I was scrolling through Facebook the other day, minding my own business, when a short video from UNILAD popped up on my feed.
Finally, something mind-numbingly simple and dumb — perfect for me.
The caption with the video was, “He mails himself from his local post office back to his house. I can’t believe this worked.”
Me either, UNILAD, and the caption sold me for the next seven minutes of my life.
So, as you can imagine, a guy gets a big box, gets inside it, his girlfriend wheels him into the post office and he’s off on his postal journey.
My first question was, how much did this cost? Because I’ve mailed a letter in the last year and it cost me 69 cents for a stamp and that letter was lighter than a credit card.
I couldn’t imagine what it would cost to ship a grown man. But I applaud him; he’s using his disposable income well.
In my mind, if I were to do this, I’d follow this guy’s example. He took all the right precautions, made some sandwiches, brought a bottle of water, his phone, a camera to record it and he wrote “This End Up” facing the correct way on the outside of the box.
Despite single-handedly duping the postal service, there were some things he didn’t seem to prepare for.
For instance, he wore jeans. Why would you wear jeans? It’s way too hot in there. This brings me to my next point — poke some more dang air holes in the box if it’s going to be so warm.
Lastly, what about a bathroom? However, later on in the video my nerves were calmed as he brought a glass bottle with a cork to close it because you can never be too fancy in any circumstance.
It isn’t clear how long this journey is, but I think it’s around two days. I also want to know if he made the return address the same as the address he’s sending it to.
I mean, I’m sure it’s been done before. I know I like receiving mail, but no one sends me any mail. If I wasn’t so cheap maybe I’d send myself something.
Through the video you are shown how rough the package is handled, so he might have just exposed his town’s postal service. But I guess if you mail yourself in a box you deserve to be thrown around a little bit.
So somehow this guy lived off bread and butter sandwiches, eggs and a singular water botle filled with Coca Cola for two days, in a hot box, in the same position.

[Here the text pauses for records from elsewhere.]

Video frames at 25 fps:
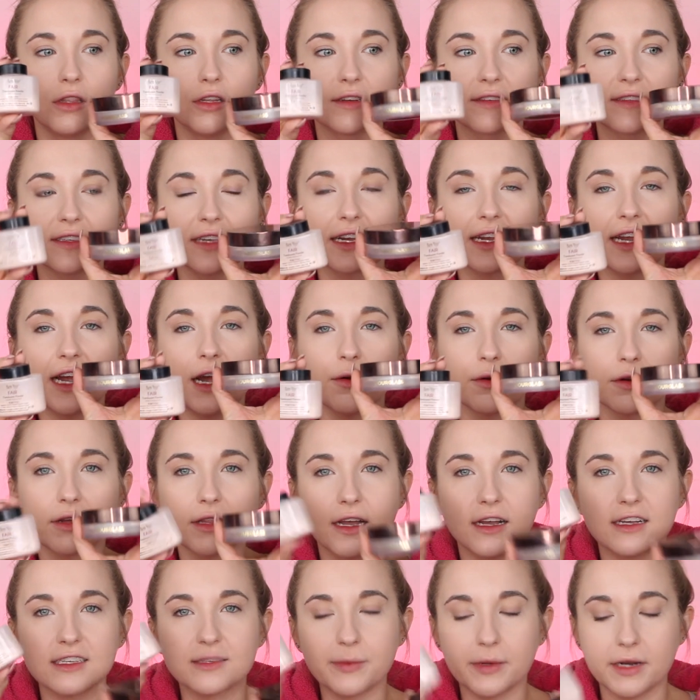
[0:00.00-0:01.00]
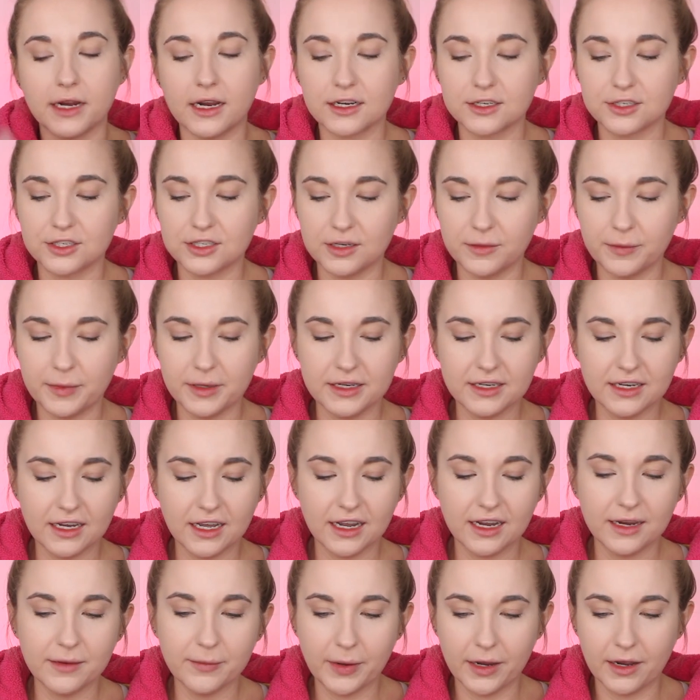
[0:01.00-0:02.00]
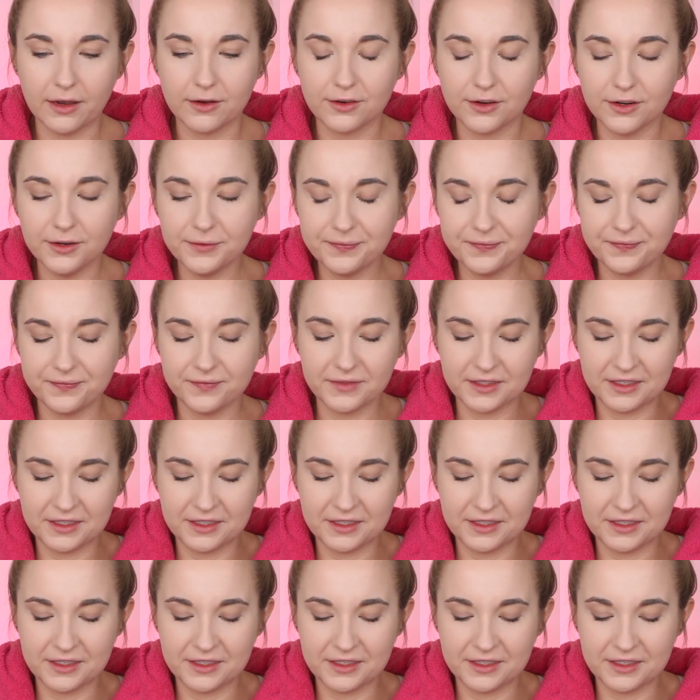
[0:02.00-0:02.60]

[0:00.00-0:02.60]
looks like Hourglass, but actually Ben Nye powder.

I really hope this wasn’t fake because it was pretty awesome, and his creativity inspired me to write the best damn commercial for my copywriting class yet after I watched his success.
Thank you to UNILAD and Facebook for keeping me entertained. Keep it up, Zuckerberg. Also, thank you to America for giving us freedoms such as life, liberty, drive thrus, jorts and the potential to chase wild dreams.
There’s never a bad time to thank America for your freedoms.